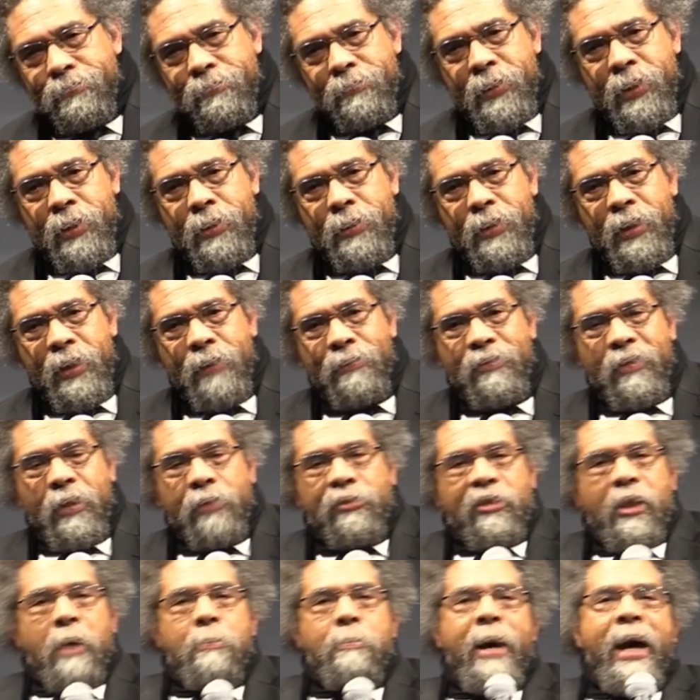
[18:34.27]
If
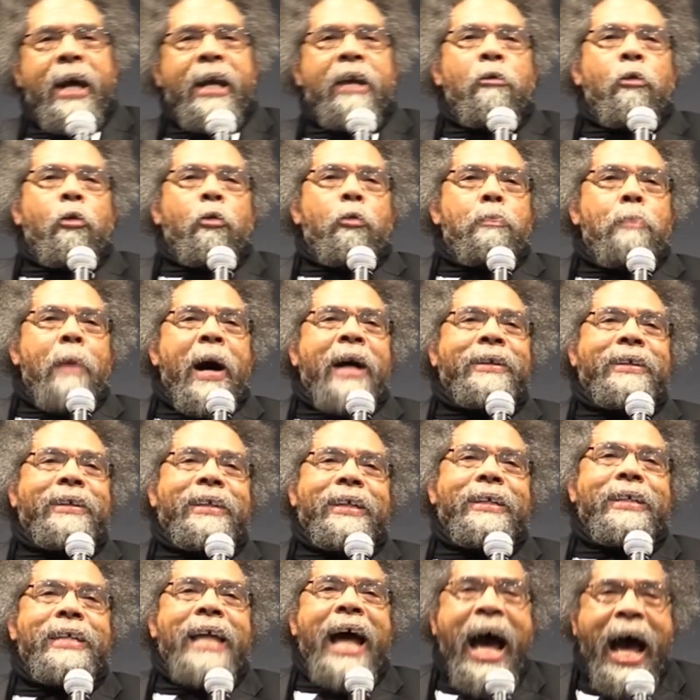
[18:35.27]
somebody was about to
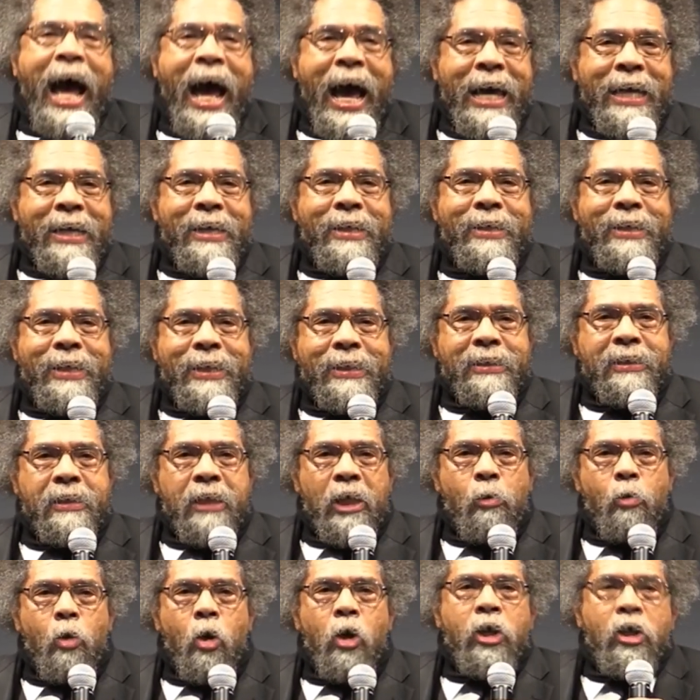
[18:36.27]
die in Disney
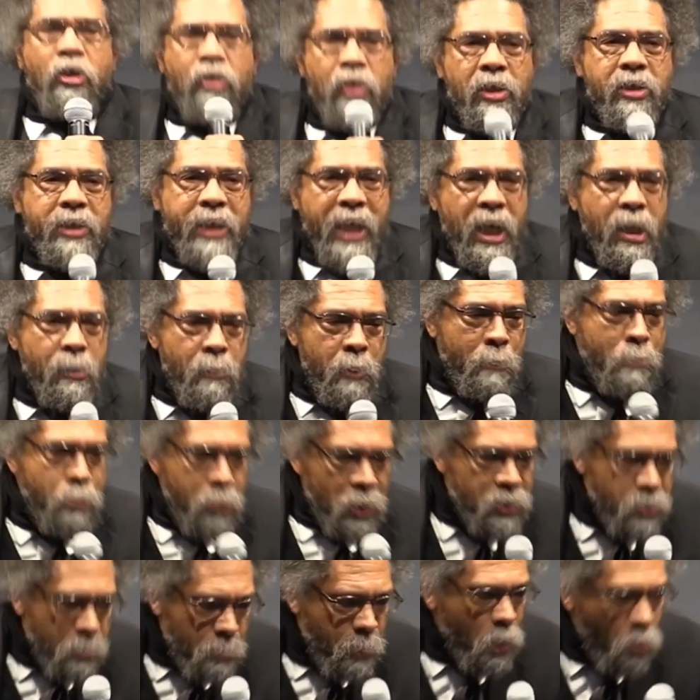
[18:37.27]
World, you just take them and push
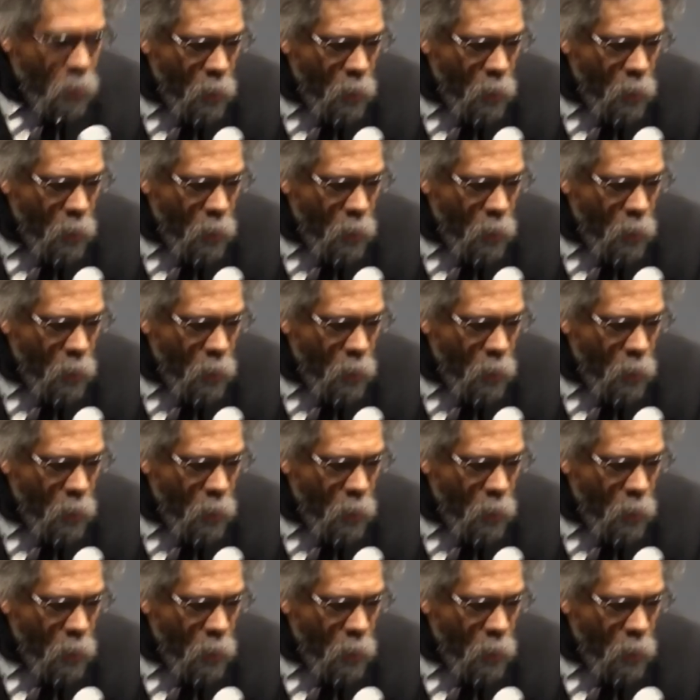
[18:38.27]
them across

--*--

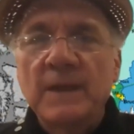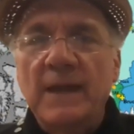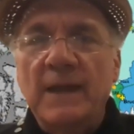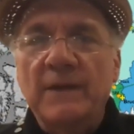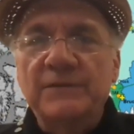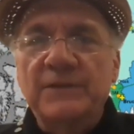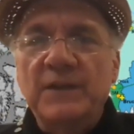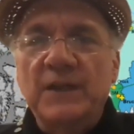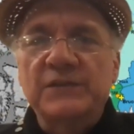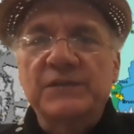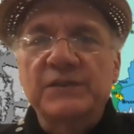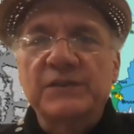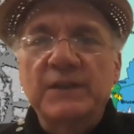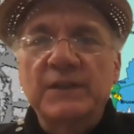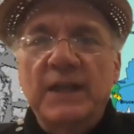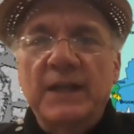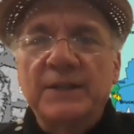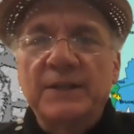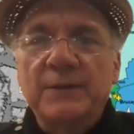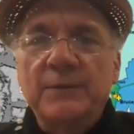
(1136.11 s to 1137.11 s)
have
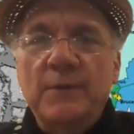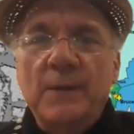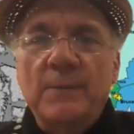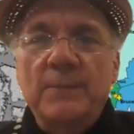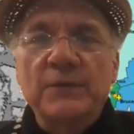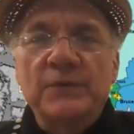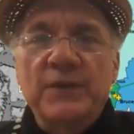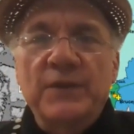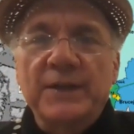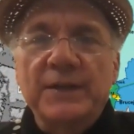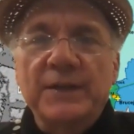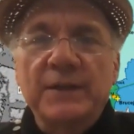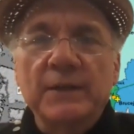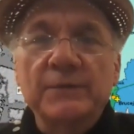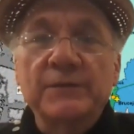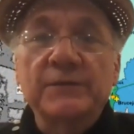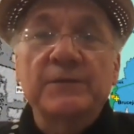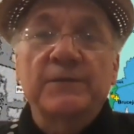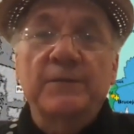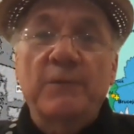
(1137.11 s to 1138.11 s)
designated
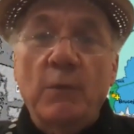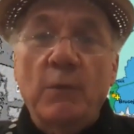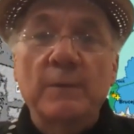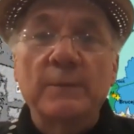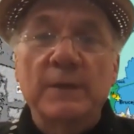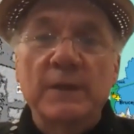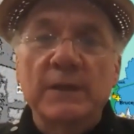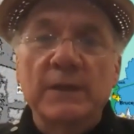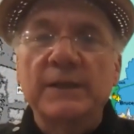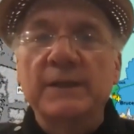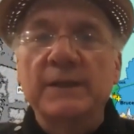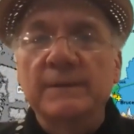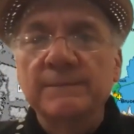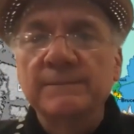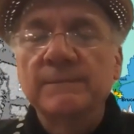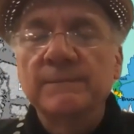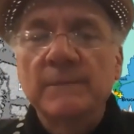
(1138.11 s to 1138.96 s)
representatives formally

--*--

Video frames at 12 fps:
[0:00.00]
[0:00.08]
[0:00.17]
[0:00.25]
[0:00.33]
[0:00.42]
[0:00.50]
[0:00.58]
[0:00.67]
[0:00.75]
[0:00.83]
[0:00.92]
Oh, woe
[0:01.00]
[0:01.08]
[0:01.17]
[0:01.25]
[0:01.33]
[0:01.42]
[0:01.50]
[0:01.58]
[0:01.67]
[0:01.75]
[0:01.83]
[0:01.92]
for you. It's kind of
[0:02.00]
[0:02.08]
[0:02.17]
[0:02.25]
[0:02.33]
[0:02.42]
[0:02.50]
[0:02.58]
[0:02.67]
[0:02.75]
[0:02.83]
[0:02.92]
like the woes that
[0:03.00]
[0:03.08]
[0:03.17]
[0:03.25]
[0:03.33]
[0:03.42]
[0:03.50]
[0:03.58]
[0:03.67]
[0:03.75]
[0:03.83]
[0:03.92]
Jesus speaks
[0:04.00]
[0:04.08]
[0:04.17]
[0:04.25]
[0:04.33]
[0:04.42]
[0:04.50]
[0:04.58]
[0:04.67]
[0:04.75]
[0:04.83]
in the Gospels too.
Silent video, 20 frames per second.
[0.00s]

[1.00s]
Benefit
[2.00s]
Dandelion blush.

--*--

* _Action item_
Report the number of lines in the records that hold "frames" and write no other words.

* _Answer space_
2